The mother accused of killing her two children and leaving their bodies in a New Zealand storage unit for four years has been found guilty.
Warning: This story contains details which may be distressing for some readers.
Hakyung Lee, 43, gave her two children — eight-year-old Yuna Jo and six-year-old Minu Jo — an overdose of prescription medicine in mid-2018.
Their remains were discovered inside two suitcases abandoned at an Auckland storage facility four years later, in August 2022.
Lee, who changed her name and flew to South Korea after their deaths, admitted to killing her children but argued she was not guilty by reason of insanity.
Her assistant counsel said Lee had spiralled after her husband's death from cancer in 2017, and believed killing Yuna and Minu was the "morally right" thing to do.
After just over two weeks of trial, the jury deliberated for about three hours before returning a guilty verdict on both counts of murder.
Lee stood with her head down and gave no reaction as the jury delivered their verdict.
She watched the trial unfold from a separate courtroom, alongside an interpreter, and following proceedings via a video link.
Not an 'altruistic' killing by mother of two
Earlier this week, the court heard Lee's decision to kill her children was not an "altruistic" act by a grieving widow.
Lee's husband, Ian Jo, died more than six months before Yuna and Minu were killed.
This, her defence team argued, left Lee afraid she would take her own life and the children would find her inside their home in the Auckland suburb of Papatoetoe.
Sometime in June of 2018, Lee admitted to giving the children a dose of the prescription drug nortriptyline mixed in juice.
"[Ms Lee] said she gave the children the medication," Ms Walker said, referencing testimony by defence witness Yvette Kelly.
"The children drank the juice and then they became drowsy from the medication and they toddled off to their own beds … and went to sleep there and then."
The medication had been prescribed to her the previous year after she told her GP she was having trouble sleeping.
Crown prosecutor Natalie Walker told the court, "the thought of a life parenting her children alone" may have been too much for Lee.
She described Lee as isolated and dependent on her husband prior to his death.

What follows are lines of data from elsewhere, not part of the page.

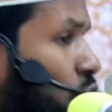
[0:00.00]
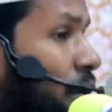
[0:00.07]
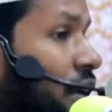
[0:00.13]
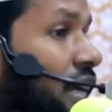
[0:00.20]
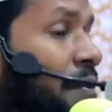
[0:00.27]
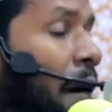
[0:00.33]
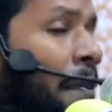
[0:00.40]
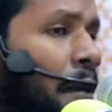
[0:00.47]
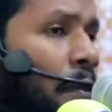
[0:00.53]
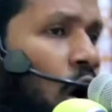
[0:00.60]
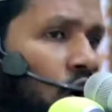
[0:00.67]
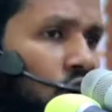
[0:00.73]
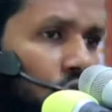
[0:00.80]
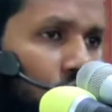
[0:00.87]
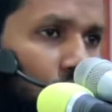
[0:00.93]
তুমি কিভাবে
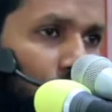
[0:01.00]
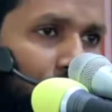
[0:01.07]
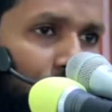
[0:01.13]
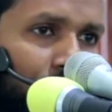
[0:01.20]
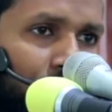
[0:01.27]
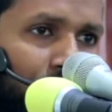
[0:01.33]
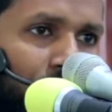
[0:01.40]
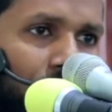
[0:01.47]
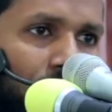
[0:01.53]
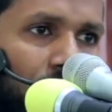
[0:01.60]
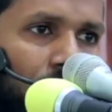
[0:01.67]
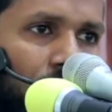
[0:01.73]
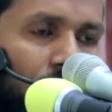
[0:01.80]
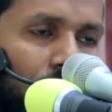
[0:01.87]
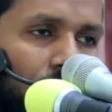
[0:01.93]
বহন করো
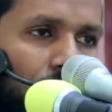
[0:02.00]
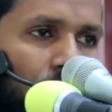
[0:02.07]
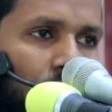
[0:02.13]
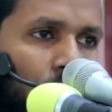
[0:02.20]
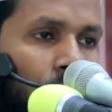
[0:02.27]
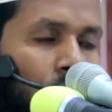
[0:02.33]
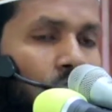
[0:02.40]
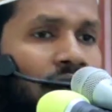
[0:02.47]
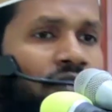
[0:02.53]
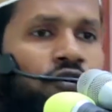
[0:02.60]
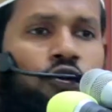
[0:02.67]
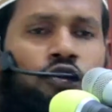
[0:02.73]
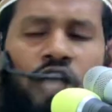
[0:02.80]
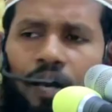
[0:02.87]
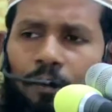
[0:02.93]
বড়
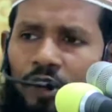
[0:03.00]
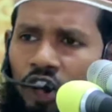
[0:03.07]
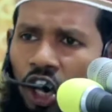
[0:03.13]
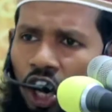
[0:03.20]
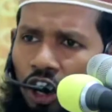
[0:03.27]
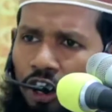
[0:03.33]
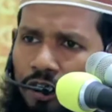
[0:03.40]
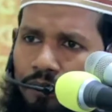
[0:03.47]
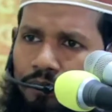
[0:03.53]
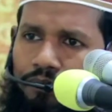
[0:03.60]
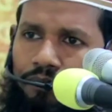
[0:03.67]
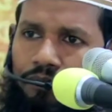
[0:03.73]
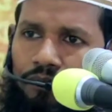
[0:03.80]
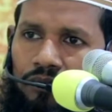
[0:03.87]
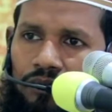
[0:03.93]
আফসোসের বিষয়
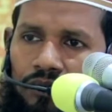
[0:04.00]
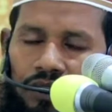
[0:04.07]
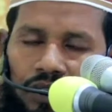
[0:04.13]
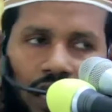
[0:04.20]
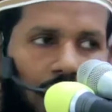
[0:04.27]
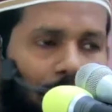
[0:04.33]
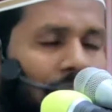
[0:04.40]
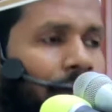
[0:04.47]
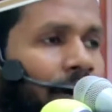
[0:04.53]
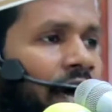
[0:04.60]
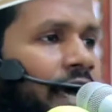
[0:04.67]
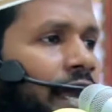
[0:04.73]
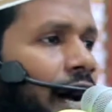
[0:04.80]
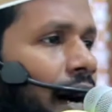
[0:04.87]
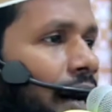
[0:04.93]
আমার
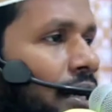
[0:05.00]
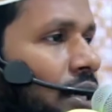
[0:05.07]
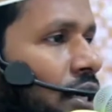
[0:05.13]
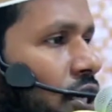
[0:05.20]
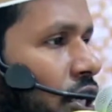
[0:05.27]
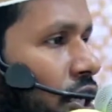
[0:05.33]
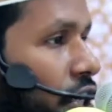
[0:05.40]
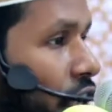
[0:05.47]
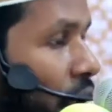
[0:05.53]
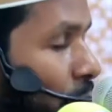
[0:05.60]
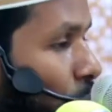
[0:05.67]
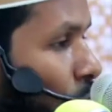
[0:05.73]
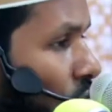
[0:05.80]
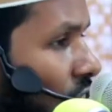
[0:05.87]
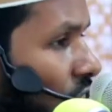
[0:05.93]
ভাইয়েরা টিপ
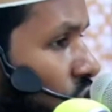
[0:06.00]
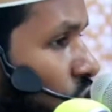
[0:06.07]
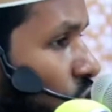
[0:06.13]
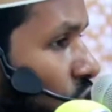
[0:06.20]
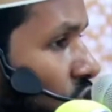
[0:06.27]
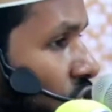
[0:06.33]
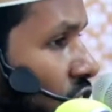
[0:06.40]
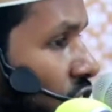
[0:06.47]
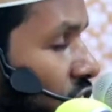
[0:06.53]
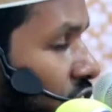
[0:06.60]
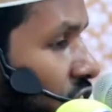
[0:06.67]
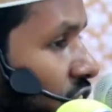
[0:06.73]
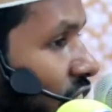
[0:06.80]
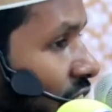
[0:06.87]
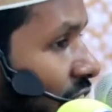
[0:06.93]
পরা শরীয়তের
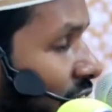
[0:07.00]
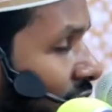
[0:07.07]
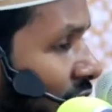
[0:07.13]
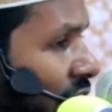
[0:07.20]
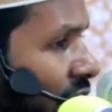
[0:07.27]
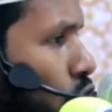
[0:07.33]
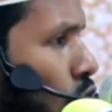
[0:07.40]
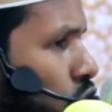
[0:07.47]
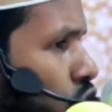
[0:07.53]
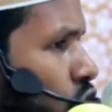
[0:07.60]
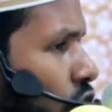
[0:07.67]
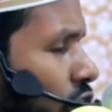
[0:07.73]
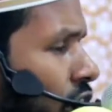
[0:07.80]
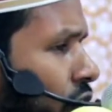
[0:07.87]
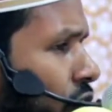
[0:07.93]
দৃষ্টিতে না যায়
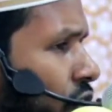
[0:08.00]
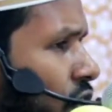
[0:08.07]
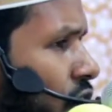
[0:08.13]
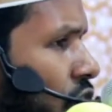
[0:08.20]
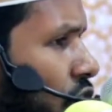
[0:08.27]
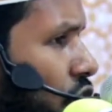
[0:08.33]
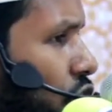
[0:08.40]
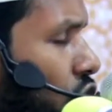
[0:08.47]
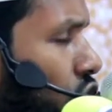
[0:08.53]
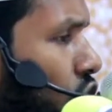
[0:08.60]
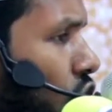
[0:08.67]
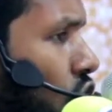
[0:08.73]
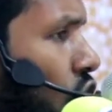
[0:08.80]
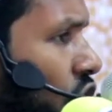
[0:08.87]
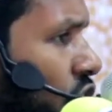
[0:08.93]
শরীফ
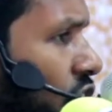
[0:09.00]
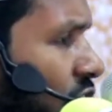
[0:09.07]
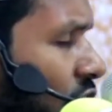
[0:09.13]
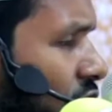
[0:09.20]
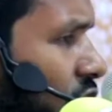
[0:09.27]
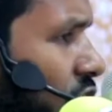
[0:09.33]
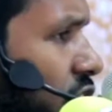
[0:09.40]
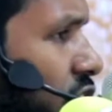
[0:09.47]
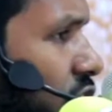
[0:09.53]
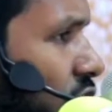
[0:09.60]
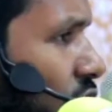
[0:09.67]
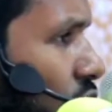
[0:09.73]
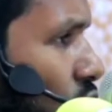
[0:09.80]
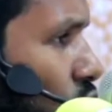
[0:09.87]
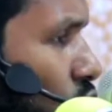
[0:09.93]
দ্বিতীয় খণ্ডের হাদিস
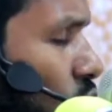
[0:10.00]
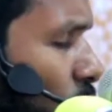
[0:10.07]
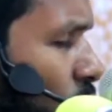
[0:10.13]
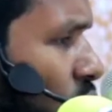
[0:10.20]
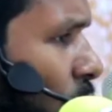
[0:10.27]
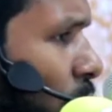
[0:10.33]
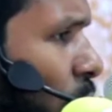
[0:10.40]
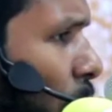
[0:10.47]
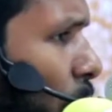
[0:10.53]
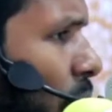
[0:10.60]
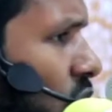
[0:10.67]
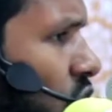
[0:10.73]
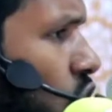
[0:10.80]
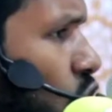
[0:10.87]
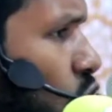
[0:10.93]
খুব সম্ভব
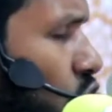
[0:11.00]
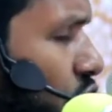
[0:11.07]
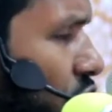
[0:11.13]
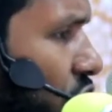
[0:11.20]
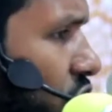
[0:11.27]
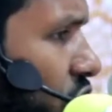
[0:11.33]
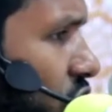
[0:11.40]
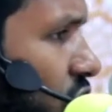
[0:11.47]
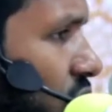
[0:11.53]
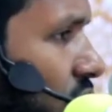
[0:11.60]
পাঁচশত উনত্রিশ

"The steps she took [after the children's deaths] are consistent with her wanting a new life on her own and a new name," Ms Walker said.
"The Crown suggests that when she gave her two young children nortriptyline, it was a selfish act to free herself from the burden of parenting alone," Ms Walker said.
"It was not the altruistic act of a mother who had lost her mind and believed it was the right thing to do; it was the opposite."
Children's remains found after storage facility auction
The bodies of Yuna and Minu were found in 2022, after payments lapsed on the unit at Safe Store Papatoetoe.
The contents of the storage unit were sold at auction to a family who took the suitcases home, where police were called after the cases were opened.
Both children, the court heard last week, were fully clothed and each wrapped in multiple layers of plastic bags.
Minu was wearing a pair of underwear with "Wednesday" on the front, something the Crown pointed to as a potential indicator of what day the children were killed.
A post-mortem report found the four years between their deaths and the discovery of their remains meant it was difficult to know their exact cause of death, according to reporting by RNZ.
A forensic pathologist said he was unsure whether the children had died because of the medication or if the dose had been used to incapacitate them before "death by another means" was inflicted.
The court also heard of PlayStation data accessed by investigators, which the Crown said was the best evidence of the children's last day alive.
Both "HeroMinu" and "PrincessYuna" received a Minecraft trophy on June 27, 2018.
After that date, there was no evidence of the console being played with again, and their mother's transaction history showed no more purchases relating to the care of children.
[papatoetoe]Lee then applied for a change of name, moved her belongings, including the suitcases, to the storage unit, and left the country, cutting off all contact with friends and family.
She was found by her mother and her mother's pastor after being admitted to hospital for mental health treatment in South Korea in 2022.
When asked about her children's whereabouts, she told them: "I have no children."